--- What to do ---
Repeat, exactly as written, the line containing "[2:50.31-2:51.31]" and each line after it through the end of the data.

--- Record set ---
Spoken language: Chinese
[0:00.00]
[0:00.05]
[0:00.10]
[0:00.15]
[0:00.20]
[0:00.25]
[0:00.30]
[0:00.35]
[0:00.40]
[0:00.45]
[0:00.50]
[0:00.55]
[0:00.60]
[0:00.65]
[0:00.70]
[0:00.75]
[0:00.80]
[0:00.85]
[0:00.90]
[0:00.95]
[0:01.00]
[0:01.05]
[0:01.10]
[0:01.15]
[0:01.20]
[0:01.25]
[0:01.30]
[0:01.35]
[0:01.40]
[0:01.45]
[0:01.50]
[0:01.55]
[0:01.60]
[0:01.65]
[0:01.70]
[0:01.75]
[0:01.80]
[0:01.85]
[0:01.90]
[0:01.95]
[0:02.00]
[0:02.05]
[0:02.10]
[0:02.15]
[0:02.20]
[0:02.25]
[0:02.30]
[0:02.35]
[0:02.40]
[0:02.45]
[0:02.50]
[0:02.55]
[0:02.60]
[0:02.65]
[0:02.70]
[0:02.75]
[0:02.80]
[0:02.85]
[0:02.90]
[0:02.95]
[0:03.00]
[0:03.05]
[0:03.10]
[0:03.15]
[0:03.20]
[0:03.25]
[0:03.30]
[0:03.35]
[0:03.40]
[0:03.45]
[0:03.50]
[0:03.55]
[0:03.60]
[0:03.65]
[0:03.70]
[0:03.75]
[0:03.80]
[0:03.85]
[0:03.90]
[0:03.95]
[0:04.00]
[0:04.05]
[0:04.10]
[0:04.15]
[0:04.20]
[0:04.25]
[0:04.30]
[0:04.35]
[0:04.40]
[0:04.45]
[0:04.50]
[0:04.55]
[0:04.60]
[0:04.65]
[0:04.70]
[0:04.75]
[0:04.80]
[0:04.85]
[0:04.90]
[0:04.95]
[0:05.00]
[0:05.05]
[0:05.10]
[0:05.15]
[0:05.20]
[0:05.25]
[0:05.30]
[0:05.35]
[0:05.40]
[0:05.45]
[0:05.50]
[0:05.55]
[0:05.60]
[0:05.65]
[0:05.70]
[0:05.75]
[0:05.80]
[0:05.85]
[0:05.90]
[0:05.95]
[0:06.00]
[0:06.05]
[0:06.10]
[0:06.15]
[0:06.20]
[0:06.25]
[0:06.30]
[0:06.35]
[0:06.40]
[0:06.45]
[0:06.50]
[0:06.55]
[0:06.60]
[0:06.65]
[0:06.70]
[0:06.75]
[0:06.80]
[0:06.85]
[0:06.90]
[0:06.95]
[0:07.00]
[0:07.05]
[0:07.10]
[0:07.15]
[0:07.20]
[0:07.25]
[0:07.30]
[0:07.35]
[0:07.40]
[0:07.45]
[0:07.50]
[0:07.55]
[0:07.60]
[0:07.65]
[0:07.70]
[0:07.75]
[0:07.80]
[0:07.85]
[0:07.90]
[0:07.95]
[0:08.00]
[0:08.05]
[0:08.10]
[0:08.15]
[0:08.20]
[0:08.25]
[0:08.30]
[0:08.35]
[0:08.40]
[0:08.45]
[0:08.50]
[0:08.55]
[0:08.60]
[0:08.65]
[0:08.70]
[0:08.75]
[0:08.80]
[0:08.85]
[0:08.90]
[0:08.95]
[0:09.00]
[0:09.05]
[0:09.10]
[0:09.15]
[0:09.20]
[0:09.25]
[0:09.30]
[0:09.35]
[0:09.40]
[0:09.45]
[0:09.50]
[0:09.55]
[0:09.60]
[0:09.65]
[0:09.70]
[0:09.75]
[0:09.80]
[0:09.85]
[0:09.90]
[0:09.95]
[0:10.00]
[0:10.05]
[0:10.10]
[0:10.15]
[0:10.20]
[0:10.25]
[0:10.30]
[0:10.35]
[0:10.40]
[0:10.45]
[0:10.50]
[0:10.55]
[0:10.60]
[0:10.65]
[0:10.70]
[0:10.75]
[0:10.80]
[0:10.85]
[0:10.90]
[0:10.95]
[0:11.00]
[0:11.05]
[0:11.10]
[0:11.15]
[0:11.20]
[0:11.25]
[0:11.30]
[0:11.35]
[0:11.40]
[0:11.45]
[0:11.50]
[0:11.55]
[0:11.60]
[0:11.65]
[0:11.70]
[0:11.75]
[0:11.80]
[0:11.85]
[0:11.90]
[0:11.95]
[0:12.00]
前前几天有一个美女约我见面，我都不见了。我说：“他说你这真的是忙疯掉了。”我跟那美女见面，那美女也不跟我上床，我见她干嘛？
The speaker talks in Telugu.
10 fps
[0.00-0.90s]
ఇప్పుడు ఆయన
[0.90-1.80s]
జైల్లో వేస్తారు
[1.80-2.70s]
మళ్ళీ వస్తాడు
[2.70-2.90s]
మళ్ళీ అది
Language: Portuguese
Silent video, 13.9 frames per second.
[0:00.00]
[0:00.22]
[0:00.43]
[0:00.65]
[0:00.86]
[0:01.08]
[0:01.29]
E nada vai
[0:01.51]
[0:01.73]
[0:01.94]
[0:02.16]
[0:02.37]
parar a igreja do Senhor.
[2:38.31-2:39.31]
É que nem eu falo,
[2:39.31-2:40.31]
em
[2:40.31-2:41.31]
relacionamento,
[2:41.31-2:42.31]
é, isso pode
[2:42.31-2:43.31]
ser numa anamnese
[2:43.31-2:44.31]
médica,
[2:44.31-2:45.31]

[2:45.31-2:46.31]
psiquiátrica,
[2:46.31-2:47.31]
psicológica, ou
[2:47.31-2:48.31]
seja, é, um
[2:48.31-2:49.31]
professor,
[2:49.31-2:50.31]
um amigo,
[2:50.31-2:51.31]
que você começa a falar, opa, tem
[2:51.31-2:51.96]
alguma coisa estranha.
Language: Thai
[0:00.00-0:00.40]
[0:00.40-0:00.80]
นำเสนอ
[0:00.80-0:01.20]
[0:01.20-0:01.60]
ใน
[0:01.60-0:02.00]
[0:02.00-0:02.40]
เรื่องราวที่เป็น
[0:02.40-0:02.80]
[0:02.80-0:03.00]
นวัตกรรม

--- Answer box ---
[2:50.31-2:51.31]
que você começa a falar, opa, tem
[2:51.31-2:51.96]
alguma coisa estranha.
Language: Thai
[0:00.00-0:00.40]
[0:00.40-0:00.80]
นำเสนอ
[0:00.80-0:01.20]
[0:01.20-0:01.60]
ใน
[0:01.60-0:02.00]
[0:02.00-0:02.40]
เรื่องราวที่เป็น
[0:02.40-0:02.80]
[0:02.80-0:03.00]
นวัตกรรม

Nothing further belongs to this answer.